Muhkam merupakan ayat yang jelas maknanya, dan tidak memerlukan keterangan dari ayat-ayat lain.
Sedangkan Mutasyabih berarti ayat-ayat yang belum jelas maksudnya, dan mempunyai banyak
kemungkinan takwilnya, atau maknanya yang tersembunyi, dan memerlukan keterangan tertentu, atau
hanya Allah yang mengetahuinya

Sebab adanya ayat Mutasyabih ialah karena Allah SWT menjadikan demikian. Imam Ar-Raghib Al-
Asfihani dalam kitabnya Mufradatil Qur’an menyatakan bahwa sebab adanya kesamaran dalam Alquran
terdapat 3 hal, yaitu sebagai berikut:Kesamaran dari aspek lafal saja, kesamaran dari aspek maknanya,
kesamaran dari aspek lafal dan maknanya.

Manfaat adanya ayat muhkan dan mutasyabih diantaranya jika seluruh ayat Al-Qur’an terdiri dari ayat-
ayat muhkamat, maka akan sirnalah ujian keimanan dan amal karena pengertian ayat yang jelas, Apabila
seluruh ayat Al-Qur’an mutasyabihat, niscaya akan padamlah kedudukannya sebagai penjelas dan
petunjuk bagi manusia

B. Saran
Bagi semua umat Islam, agar kiranya untuk lebih memahami ‘Ulumul Qur’an lebih mendalam agar
bertambah pula iman kita. Dan mengamalkan ajaran-ajaran yang terkandung dalam Al-Qur’an dan Al-
Hadits.

DAFTAR PUSTAKA

Anwar, Rosihon. 2012. Ulumul Qur’an. Bandung: Pustaka Setia.

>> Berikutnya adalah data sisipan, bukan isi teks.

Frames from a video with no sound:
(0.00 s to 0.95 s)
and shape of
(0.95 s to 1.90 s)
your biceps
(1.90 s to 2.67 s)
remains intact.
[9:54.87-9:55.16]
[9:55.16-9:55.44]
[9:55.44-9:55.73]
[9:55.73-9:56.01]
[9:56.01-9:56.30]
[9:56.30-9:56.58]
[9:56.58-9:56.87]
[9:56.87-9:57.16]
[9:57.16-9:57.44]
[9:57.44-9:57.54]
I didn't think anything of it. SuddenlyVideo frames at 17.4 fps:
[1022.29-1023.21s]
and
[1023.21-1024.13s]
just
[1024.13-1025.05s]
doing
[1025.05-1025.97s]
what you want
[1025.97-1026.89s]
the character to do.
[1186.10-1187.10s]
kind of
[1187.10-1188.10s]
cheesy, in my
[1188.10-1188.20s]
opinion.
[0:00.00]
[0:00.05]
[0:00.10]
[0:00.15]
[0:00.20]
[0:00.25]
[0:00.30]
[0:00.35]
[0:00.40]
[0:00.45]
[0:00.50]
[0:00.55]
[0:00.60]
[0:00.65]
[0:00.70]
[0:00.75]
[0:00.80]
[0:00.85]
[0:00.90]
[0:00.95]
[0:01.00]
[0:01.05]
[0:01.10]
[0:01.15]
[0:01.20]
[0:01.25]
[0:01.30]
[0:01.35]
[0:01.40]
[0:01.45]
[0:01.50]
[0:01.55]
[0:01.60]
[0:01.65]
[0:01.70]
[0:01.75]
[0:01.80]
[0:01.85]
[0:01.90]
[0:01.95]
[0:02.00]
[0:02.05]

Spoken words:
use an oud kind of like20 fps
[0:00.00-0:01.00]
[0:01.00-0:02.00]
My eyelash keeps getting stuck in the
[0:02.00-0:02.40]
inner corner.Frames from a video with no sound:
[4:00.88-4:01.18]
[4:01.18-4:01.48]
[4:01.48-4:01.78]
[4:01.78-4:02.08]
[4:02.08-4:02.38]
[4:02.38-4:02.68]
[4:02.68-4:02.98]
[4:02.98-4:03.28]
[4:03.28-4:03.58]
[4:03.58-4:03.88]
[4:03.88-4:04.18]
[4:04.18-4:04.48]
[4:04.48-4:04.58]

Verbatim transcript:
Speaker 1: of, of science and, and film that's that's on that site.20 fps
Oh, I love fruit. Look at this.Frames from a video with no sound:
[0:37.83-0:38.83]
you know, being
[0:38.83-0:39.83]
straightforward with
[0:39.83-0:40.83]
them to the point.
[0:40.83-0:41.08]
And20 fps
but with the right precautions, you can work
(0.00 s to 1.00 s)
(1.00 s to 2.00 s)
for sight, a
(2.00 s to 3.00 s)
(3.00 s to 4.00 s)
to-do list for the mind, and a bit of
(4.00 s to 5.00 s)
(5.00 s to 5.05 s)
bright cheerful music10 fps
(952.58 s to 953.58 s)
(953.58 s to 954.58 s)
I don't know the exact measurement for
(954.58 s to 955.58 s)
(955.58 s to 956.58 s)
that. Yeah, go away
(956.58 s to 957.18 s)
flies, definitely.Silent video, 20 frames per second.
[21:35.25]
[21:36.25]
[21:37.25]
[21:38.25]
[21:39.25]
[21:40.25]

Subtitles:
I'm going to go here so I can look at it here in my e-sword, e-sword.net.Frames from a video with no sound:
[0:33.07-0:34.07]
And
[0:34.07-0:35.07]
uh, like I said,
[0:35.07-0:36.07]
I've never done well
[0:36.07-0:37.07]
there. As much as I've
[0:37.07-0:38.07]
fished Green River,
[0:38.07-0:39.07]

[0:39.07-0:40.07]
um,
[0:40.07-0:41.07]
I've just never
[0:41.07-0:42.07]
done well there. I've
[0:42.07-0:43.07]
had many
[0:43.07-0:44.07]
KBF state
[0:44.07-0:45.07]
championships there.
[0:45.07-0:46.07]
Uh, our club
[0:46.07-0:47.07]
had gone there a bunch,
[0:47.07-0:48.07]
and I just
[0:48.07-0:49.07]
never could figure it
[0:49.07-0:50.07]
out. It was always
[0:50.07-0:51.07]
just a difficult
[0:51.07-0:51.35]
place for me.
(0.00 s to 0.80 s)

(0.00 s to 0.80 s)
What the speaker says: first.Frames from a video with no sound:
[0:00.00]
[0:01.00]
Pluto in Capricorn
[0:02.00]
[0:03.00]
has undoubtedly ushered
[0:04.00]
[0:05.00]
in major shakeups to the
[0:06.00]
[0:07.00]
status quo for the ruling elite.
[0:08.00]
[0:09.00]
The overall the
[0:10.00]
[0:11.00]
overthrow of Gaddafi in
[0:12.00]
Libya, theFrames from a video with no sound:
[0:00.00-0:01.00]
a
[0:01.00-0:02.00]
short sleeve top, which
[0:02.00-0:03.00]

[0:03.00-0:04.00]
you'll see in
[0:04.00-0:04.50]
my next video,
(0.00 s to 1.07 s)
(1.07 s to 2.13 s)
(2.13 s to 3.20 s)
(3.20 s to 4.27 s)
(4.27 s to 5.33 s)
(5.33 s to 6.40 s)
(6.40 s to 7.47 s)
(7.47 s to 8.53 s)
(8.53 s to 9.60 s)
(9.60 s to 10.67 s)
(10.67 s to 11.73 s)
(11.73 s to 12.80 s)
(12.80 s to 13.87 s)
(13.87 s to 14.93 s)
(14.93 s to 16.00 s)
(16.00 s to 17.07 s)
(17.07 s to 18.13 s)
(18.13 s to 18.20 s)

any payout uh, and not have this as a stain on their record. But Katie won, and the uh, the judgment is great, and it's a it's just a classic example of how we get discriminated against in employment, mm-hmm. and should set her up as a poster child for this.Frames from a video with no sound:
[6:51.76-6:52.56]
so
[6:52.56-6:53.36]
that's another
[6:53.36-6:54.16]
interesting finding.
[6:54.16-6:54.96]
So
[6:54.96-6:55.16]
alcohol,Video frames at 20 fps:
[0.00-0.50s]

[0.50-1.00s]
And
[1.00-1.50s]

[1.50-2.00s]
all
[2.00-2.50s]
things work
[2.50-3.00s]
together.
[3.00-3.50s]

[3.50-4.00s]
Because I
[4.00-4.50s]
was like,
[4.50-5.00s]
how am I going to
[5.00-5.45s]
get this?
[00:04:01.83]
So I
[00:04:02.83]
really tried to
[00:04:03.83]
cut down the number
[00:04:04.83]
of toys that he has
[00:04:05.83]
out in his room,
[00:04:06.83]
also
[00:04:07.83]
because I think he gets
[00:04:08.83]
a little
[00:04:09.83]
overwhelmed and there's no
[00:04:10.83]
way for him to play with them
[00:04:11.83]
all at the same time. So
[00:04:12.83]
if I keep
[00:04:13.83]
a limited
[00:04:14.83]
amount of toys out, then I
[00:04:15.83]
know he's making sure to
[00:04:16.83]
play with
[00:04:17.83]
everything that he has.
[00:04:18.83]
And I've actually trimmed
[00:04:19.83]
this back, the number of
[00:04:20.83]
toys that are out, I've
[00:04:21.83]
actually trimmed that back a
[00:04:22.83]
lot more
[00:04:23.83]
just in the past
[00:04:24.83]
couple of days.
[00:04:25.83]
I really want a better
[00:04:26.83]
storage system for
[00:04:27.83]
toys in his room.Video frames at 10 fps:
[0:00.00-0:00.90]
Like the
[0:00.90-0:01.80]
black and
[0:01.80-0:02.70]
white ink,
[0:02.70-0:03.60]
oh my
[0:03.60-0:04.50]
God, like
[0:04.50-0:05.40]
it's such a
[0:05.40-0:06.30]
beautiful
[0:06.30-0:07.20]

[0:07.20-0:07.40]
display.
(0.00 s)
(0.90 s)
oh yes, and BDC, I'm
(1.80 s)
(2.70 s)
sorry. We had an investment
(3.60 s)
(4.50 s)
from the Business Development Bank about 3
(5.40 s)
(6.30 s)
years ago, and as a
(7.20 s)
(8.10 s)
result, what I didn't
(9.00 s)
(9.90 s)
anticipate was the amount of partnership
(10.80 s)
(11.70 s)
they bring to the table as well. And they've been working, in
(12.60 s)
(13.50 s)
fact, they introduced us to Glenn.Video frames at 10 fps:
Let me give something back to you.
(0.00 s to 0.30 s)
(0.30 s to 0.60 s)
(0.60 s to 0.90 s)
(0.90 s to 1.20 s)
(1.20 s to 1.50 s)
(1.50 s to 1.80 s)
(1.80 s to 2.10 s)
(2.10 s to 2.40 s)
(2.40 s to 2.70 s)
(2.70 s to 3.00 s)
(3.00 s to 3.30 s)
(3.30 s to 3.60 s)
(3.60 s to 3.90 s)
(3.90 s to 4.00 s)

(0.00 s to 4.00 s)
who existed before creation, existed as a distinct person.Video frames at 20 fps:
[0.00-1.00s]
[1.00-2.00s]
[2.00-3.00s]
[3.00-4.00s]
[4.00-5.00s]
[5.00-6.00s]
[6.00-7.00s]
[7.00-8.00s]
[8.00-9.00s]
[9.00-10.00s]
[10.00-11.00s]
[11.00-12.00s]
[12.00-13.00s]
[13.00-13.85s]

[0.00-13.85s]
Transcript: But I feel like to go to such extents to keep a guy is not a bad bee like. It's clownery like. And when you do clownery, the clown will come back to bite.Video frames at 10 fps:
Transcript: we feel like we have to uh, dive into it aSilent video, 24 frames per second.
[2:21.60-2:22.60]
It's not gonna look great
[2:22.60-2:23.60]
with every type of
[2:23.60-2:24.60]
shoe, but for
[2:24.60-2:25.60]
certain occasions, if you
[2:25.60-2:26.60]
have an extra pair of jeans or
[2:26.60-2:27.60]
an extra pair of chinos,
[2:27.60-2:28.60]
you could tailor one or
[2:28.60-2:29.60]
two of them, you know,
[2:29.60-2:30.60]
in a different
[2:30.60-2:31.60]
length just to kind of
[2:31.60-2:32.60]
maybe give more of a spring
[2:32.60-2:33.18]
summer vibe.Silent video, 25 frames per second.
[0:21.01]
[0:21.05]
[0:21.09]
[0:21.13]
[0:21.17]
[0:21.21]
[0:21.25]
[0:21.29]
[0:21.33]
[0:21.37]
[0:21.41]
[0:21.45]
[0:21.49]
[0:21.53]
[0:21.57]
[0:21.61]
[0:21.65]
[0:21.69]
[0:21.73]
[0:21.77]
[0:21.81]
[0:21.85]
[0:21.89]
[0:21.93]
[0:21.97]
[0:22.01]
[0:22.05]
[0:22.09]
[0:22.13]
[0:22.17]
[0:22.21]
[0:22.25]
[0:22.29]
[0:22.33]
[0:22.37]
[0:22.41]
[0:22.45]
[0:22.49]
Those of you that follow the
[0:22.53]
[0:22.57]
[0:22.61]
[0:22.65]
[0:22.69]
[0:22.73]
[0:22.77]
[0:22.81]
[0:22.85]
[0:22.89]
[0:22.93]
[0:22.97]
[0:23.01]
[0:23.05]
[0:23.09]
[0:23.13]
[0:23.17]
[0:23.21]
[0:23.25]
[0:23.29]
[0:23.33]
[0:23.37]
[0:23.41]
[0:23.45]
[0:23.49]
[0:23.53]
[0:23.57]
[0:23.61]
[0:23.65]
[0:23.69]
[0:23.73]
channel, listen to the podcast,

Ash-Shiddieqy, Hasbi. 1993. Ilmu-ilmu Al-Qur’an. Jakarta:Bulan Bintang.

Hermawan, Acep. 2011. Ulumul Quran. Bandung:Remaja Rosdakarya.

Jamil, Syaih Muhammad. 1995. Bagaimana Memahami Al-Quran. Jakarta: Pustaka Al Kautsar.

Jalal, Abdul. 2008. Ulumul Qur’an. Surabaya: Dunia Ilmu.

Marzuki, Kamaluddin. 1992. Ulumul Qur’an. Bandung: Remaja Rosdakarya.

Mansyur, Kahar. 1992. Pokok-Pokok Ulumul Qur’an. Jakarta: Rineka cipta.

Wahid,Ramli Abdul. 1996. Ulumul ur’an. Jakarta: Raja Granfindo Persada

Shihab, Quraish. 1992. Membumikan al-Qur’an. Bandung: Mizan.